La fin de la Vieille Autriche

La Grande Guerre viendra à bout de l’empire des Habsbourg

Lorsqu’on évoque la Vienne des années 1900, capitale du Jugendstil, de l’Art nouveau et de la Sécession, ville marquée par l’architecture d’Otto Wagner, la peinture de Klimt, la musique de Schönberg ou le théâtre de Schnitzler, il est trop souvent convenu, en France, de parler de la «Vienne de la décadence». Comme si la décennie qui avait précédé la Grande Guerre n’avait fait qu’annoncer la fin de l’Autriche-Hongrie, survenue en 1918. Grave contresens.

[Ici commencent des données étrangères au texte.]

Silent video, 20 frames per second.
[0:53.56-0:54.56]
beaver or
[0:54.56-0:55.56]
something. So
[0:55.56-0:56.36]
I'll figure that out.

Par quel miracle une vie culturelle aussi riche, nécessairement liée à des conditions socio-économiques favorables (un architecte ou un peintre ont besoin de clients), par quel miracle, donc, cette vie culturelle aurait-elle pu s’épanouir dans un cadre politique menacé en permanence? La fin de la monarchie danubienne n’était donc pas fatale: pour que s’effondre cet empire multiséculaire, il a fallu la conjonction de multiples facteurs, certains tenant aux circonstances, d’autres aux personnes, tous n’étant pas inéluctables, loin de là. Mais surtout, il a fallu le grand choc de 14-18, gigantesque conflit qui usera les forces austro-hongroises et qui finira, au siècle des nationalismes, par avoir raison du loyalisme dynastique qui unissait aux Habsbourg la douzaine de peuples d’origine germanique, slave ou magyare qui vivaient sous leur sceptre.

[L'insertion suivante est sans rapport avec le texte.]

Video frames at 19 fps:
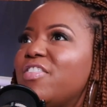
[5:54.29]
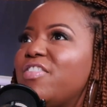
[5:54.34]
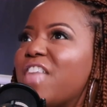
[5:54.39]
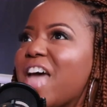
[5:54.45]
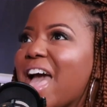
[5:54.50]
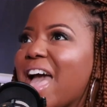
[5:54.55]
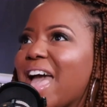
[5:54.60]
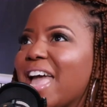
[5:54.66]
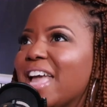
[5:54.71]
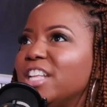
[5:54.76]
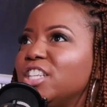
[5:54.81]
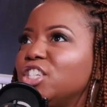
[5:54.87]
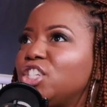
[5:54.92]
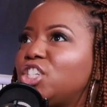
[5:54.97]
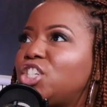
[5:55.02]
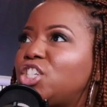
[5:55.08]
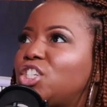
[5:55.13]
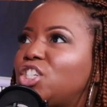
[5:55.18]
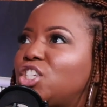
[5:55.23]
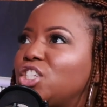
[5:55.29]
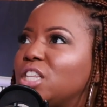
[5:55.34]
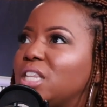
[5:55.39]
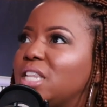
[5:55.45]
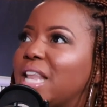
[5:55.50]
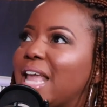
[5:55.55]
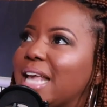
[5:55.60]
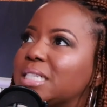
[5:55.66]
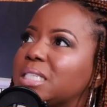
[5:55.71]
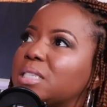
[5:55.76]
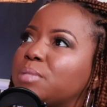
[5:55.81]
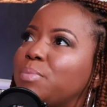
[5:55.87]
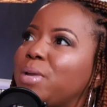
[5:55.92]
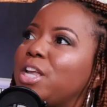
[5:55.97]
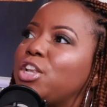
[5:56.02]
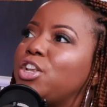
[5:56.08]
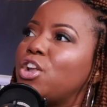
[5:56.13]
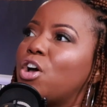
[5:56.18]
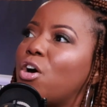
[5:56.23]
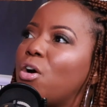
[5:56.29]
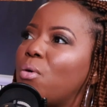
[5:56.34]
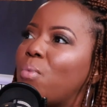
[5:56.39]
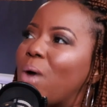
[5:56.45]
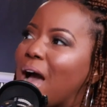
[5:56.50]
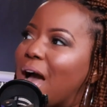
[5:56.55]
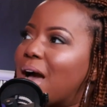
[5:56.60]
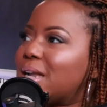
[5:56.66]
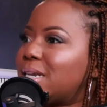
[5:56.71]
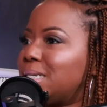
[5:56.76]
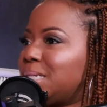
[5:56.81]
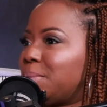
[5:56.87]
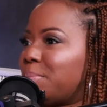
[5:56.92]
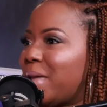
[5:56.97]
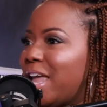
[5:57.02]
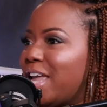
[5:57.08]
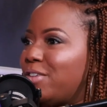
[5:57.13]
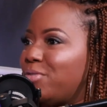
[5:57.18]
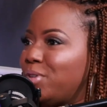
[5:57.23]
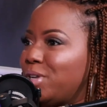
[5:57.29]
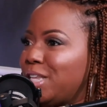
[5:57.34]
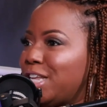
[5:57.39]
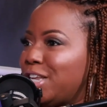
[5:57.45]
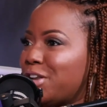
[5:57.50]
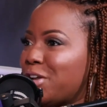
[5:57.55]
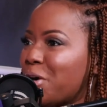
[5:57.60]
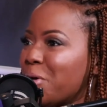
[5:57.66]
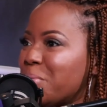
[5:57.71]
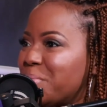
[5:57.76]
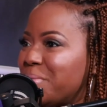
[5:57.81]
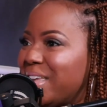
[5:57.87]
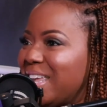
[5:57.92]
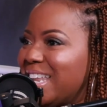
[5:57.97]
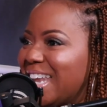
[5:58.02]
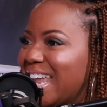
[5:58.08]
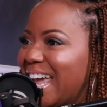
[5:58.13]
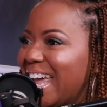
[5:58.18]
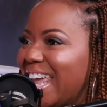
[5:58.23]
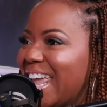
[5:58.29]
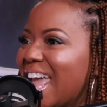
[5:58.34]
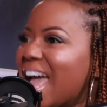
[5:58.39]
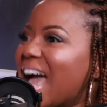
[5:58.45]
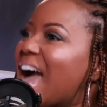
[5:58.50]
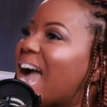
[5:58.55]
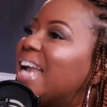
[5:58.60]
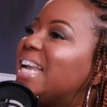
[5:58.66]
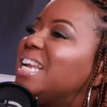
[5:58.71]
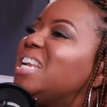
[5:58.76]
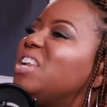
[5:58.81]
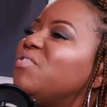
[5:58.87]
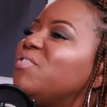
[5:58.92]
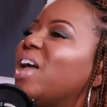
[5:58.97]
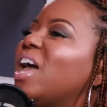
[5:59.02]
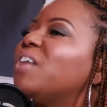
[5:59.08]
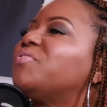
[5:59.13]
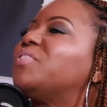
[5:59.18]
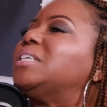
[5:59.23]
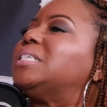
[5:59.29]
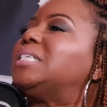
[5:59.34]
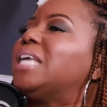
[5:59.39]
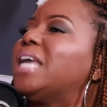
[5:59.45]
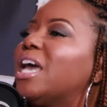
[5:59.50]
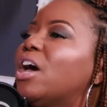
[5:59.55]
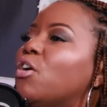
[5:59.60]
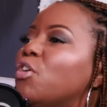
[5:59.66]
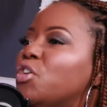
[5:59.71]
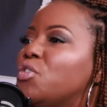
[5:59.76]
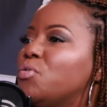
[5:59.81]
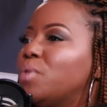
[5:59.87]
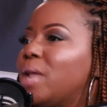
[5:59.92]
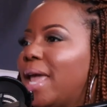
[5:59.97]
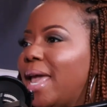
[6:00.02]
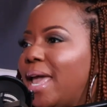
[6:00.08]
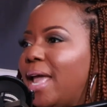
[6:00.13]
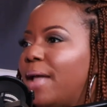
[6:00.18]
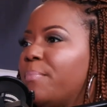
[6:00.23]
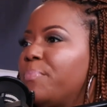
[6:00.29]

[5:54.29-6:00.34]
That lets me know, wow, this man really know me. Like, I didn't even have to tell you that.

C’est ce que montre Jean-Paul Bled, sans conteste le meilleur spécialiste universitaire de la Double Monarchie, déjà auteur de multiples biographies abordant le sujet, de François-Joseph à François-Ferdinand d’Autriche, dans un ouvrage qui, s’il ne contient pas de révélations, constitue une excellente synthèse sur une page d’histoire peu connue. L’auteur raconte donc la crise de juillet 1914, l’entrée en guerre, l’alternance de revers et de victoires des armées impériales, la fin de François-Joseph, les efforts de son successeur, le jeune Charles Ier, aidé de sa femme, l’impératrice Zita, en faveur de la paix, ses tentatives de réformes intérieures, son échec final.

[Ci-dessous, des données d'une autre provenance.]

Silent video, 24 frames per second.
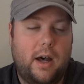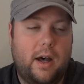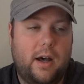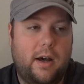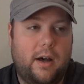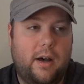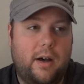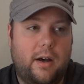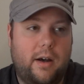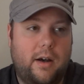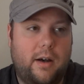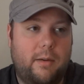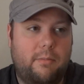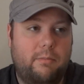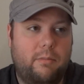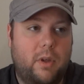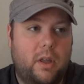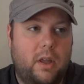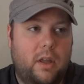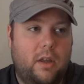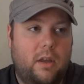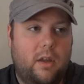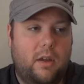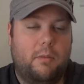
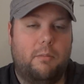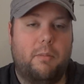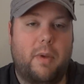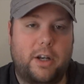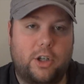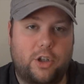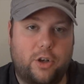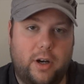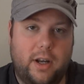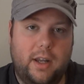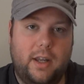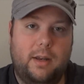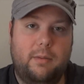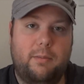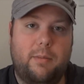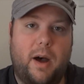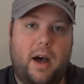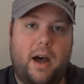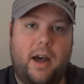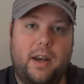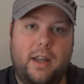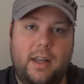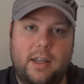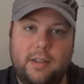my trade
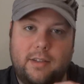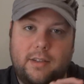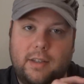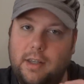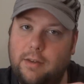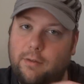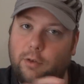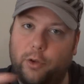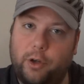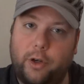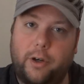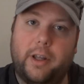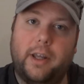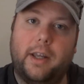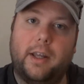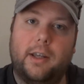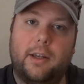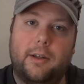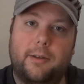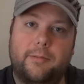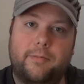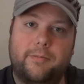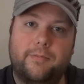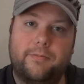bot is Evil Nerd Inc.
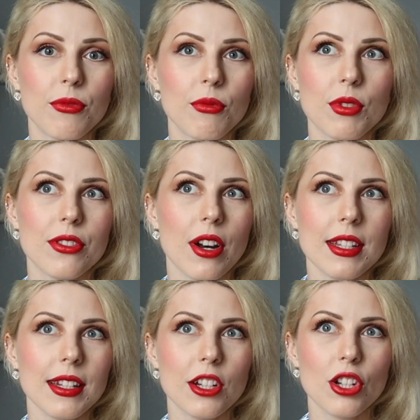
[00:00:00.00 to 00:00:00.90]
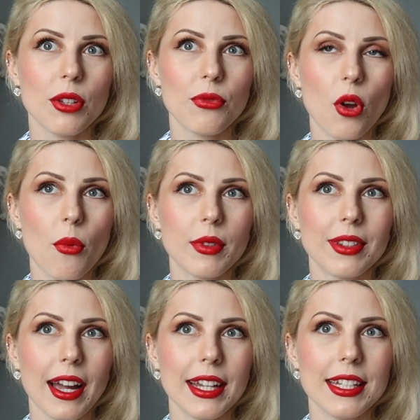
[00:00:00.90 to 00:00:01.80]
starting actually from
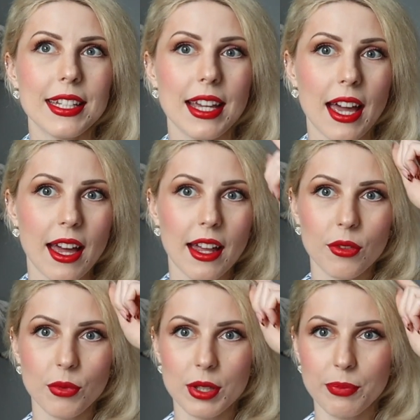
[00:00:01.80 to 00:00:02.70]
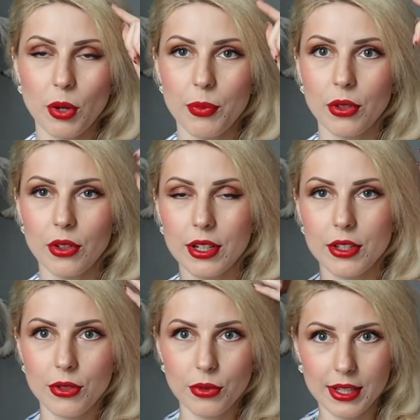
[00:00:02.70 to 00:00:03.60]
1910. Was popular
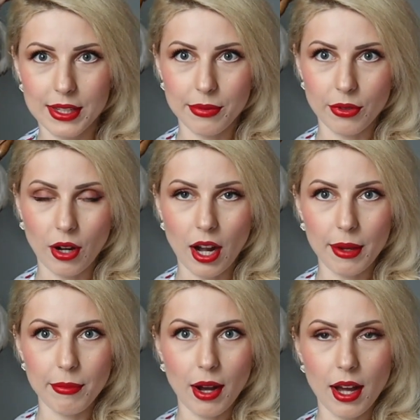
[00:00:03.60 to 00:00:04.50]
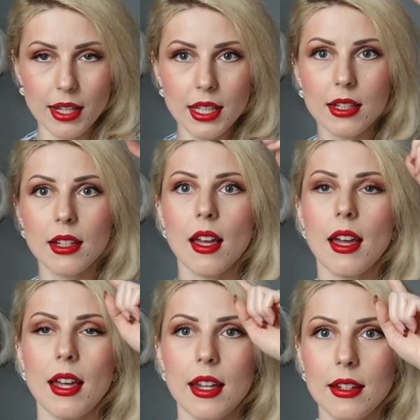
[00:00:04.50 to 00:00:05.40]
to do this high bun
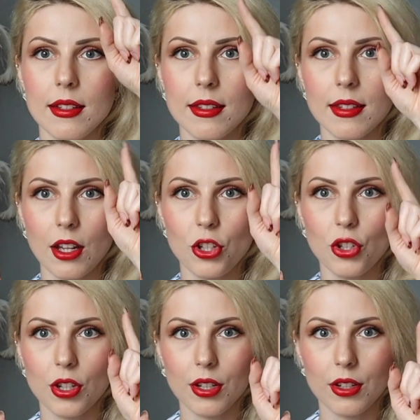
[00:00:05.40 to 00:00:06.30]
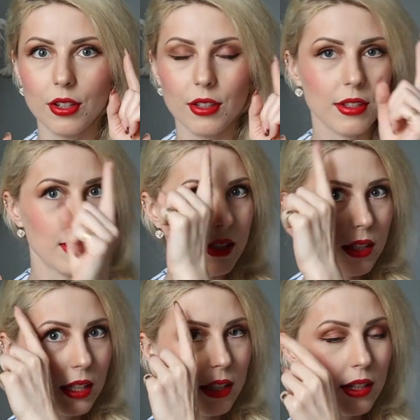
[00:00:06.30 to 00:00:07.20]
and such curls
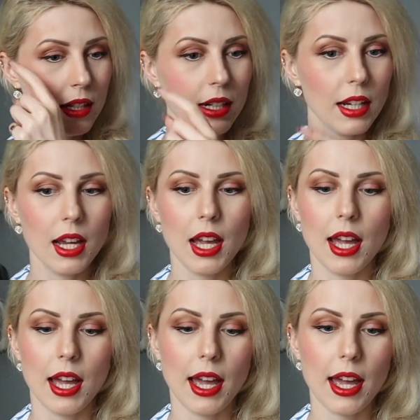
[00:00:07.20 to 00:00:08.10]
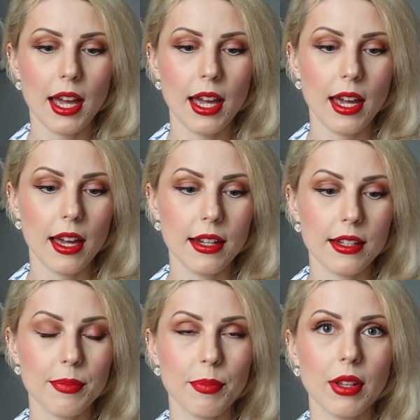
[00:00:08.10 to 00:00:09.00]
here,
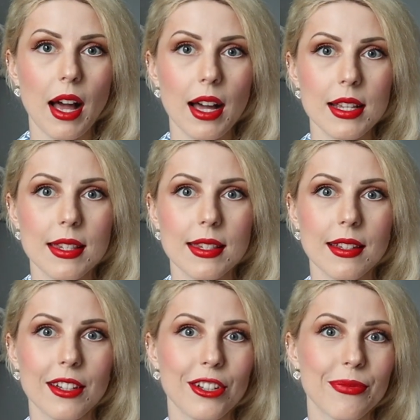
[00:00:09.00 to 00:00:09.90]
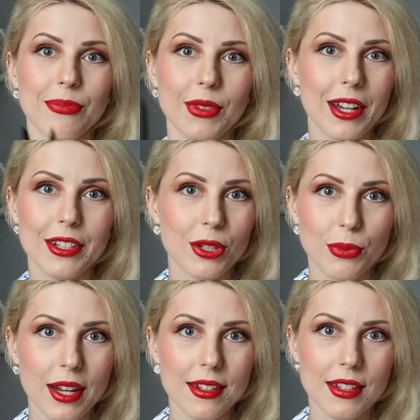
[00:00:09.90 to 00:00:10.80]
and plus
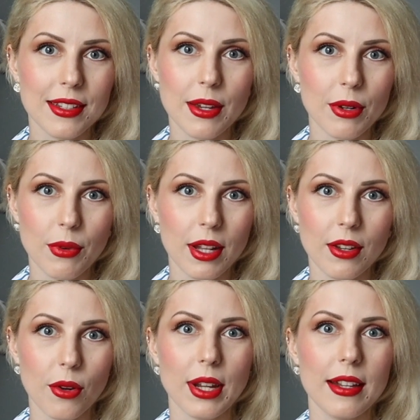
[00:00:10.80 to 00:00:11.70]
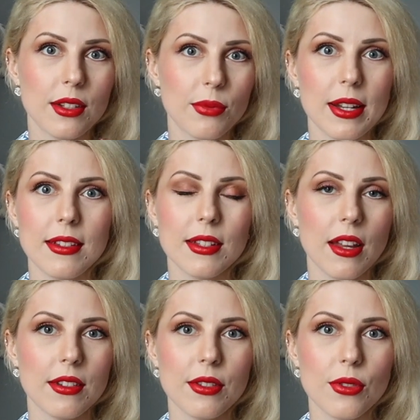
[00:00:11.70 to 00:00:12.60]
1920s, everyone know 1920s,
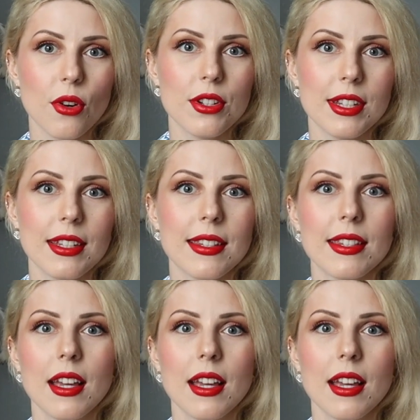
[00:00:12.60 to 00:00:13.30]
1930s,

«Une lumière s’est éteinte», observe Bled, au terme de son récit. Si le lien n’est pas direct, il est permis de remarquer que la liquidation de la monarchie habsbourgeoise facilitera la tâche d’Hitler et de Staline.

Jean Sévillia

L’Agonie d’une monarchie. Autriche-Hongrie 1914-1920, de Jean-Paul Bled, Tallandier, 464 p., 25,90 ?.